What is expected:
Transcribe the entries that follow exactly as they appear, minus pictures.

[Extracted records]
· · · ·

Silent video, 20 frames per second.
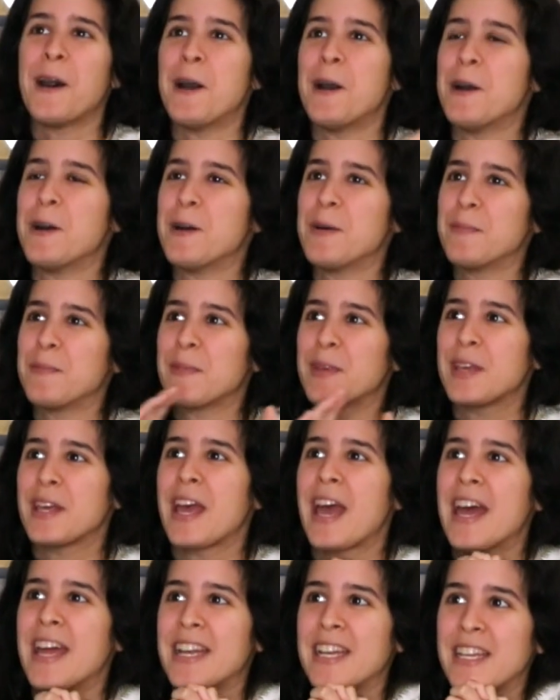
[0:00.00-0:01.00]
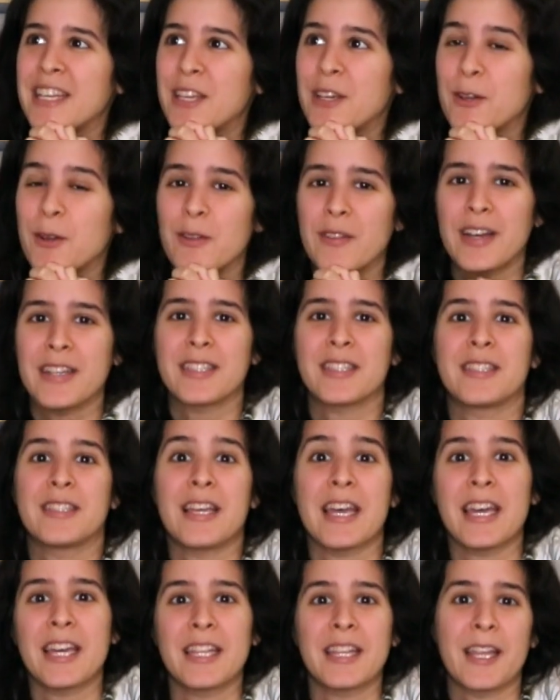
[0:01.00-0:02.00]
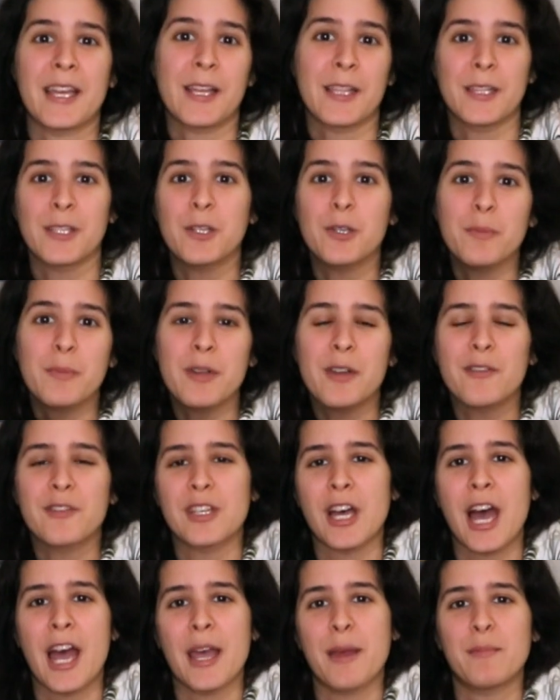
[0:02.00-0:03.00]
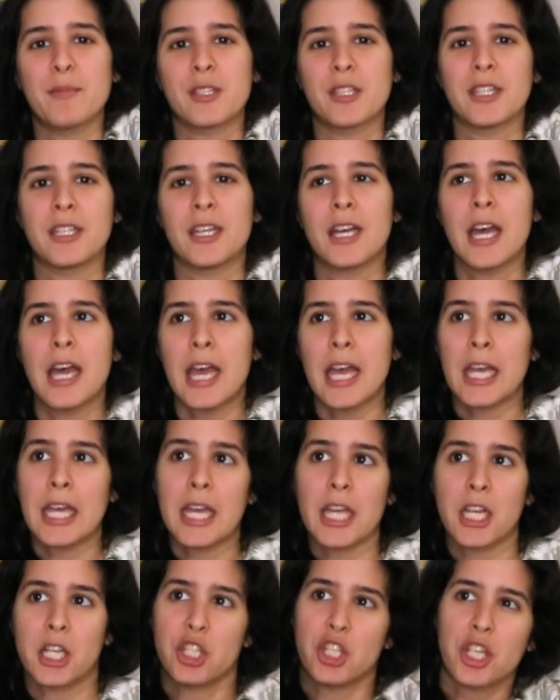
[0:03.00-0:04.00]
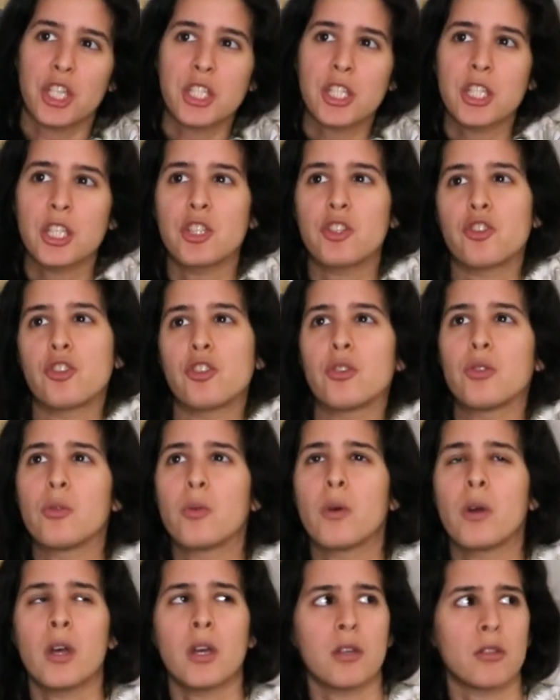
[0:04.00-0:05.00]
And you know, that's taken like a little bit of time to get adjusted to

· · · ·

Completed exercise:
Silent video, 20 frames per second.
[0:00.00-0:01.00]
[0:01.00-0:02.00]
[0:02.00-0:03.00]
[0:03.00-0:04.00]
[0:04.00-0:05.00]
And you know, that's taken like a little bit of time to get adjusted to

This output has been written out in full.